La série noire de la démolition des salles de cinéma de Kénitra se poursuit. Après Fantasio, Riad et Tanagra, c’est au tour du cinéma Atlas de subir le même triste sort. Le nom mythique et majestueux de cet édifice culturel, n’a pas empêché certains promoteurs immobiliers, peu respectueux de l’identité architecturale et culturelle de la cité des marguerites, d’actionner les pelleteuses et de transformer ce lieu de mémoire en champ de ruines.

Des initiatives ont été menées ces derniers temps par le tissu associatif de la ville afin de sauver ce qui pourrait l’être, mais l’avancée inexorable du béton et la spéculation  immobilière ont eu le dernier mot et mis fin aux espoirs de milliers de cinéphiles.  Mohamed Mokhtar, témoin d’un passé glorieux, souligne avec amertume qu’il fréquentait de manière régulière les salles de cinéma de la ville. «Vous ne pouvez pas imaginer, précise-t-il, le plaisir et la fascination qu’exerçaient sur nous le fait de voir des films dans ces salles obscures. Une forte émotion dont sont privés, malheureusement aujourd’hui, les cinéphiles de Kénitra, jeunes et moins jeunes»,  conclut-il, en substance.
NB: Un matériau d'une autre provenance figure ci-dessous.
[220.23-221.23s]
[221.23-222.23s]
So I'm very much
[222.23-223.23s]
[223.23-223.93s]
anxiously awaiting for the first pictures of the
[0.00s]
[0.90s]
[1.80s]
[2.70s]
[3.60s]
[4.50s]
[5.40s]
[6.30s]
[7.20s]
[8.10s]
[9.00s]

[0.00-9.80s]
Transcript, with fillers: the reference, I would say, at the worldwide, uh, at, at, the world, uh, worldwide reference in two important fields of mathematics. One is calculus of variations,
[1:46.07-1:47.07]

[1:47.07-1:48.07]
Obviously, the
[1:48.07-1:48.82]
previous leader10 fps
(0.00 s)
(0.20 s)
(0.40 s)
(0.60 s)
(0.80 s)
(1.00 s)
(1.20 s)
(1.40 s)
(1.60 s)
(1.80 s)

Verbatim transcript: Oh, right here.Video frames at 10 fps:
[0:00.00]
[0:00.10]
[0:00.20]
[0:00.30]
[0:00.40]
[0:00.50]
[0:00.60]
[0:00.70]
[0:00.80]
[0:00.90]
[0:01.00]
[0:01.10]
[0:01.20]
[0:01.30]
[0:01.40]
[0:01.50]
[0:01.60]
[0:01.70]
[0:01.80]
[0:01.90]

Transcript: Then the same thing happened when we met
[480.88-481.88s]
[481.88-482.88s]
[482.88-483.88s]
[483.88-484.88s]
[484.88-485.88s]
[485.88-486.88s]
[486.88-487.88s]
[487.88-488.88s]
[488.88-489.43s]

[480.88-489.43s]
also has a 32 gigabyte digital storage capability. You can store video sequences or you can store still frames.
Dans une déclaration au «Matin», Abedelkhalek Belarabi, président de la Fédération nationale des ciné-clubs du Maroc, proteste de manière vigoureuse contre ce phénomène de démolition des salles de cinéma et exprime son regret que les provinces de Kénitra, de Sidi Kacem et de Sidi Slmane ne disposent plus d’aucune salle de projection. Il impute la responsabilité aux communes qui délivrent avec une facilité déconcertante les autorisations de démolition de ces lieux de culture et de divertissement. Il reproche, par ailleurs, la passivité des autorités de tutelle, en l’occurrence le ministère de la Culture et le Centre cinématographique marocain (CCM) qui n’agissent pas en amont pour arrêter ce qu’il considère comme une hécatombe.

Face à cette situation que d’aucuns n’hésitent à qualifier de regrettable, la capitale du Gharb, qui compte près de 500.000 habitants, ne dispose actuellement que d’un centre culturel de près de 250 places qui ne répond pas aux normes minimales de projection de films. De ce fait, les passionnés des salles obscures de Kénitra sont obligés de se déplacer à Rabat ou à Casablanca pour regarder un film. Selon plusieurs témoignages, les cinéphiles de Kénitra constituent la grande majorité du public qui fréquente les cinémas de la capitale. Une réalité qui met à mal les faux arguments de certains opérateurs économiques qui considèrent, à tort, que les salles de cinéma ne sont pas rentables. En termes commerciaux, la clientèle existe en grand nombre, il suffit de créer les conditions propices pour l’accueillir. 

Il est à rappeler que la ville de Kénitra disposait, il y a quelques années, de six salles de cinéma, dont la répartition géographique répondait aux besoins d’un public passionné du septième art. Aujourd’hui, il ne reste plus que la salle «Tihad» condamnée à disparaître et le dernier espoir, qui ne cesse de s’amenuiser au fil du temps, réside dans la préservation du cinéma «Palace», sauvée in extrémis grâce au militantisme d’associations culturelles et qui a été inscrite sur la liste du patrimoine culturel par le ministère de la Culture.

Le comble de l’ironie est que le phénomène de fermeture et de démolition des salles obscures intervient à un moment où la production cinématographique nationale est en plein essor. Le phénomène de disparition des salles de cinéma ne concerne pas uniquement la ville de Kénitra, mais s’étend à l’ensemble des villes de la région du Gharb. Les salles de cinéma de Sidi Kacem, de Sidi Slimane, de Souk El Arba et de Mechrâa Belksiri ont été remplacées par des immeubles et des surfaces commerciales. Au lieu d’encourager la culture et l’art pour l’épanouissement individuel et collectif, on bétonne les villes et les esprits.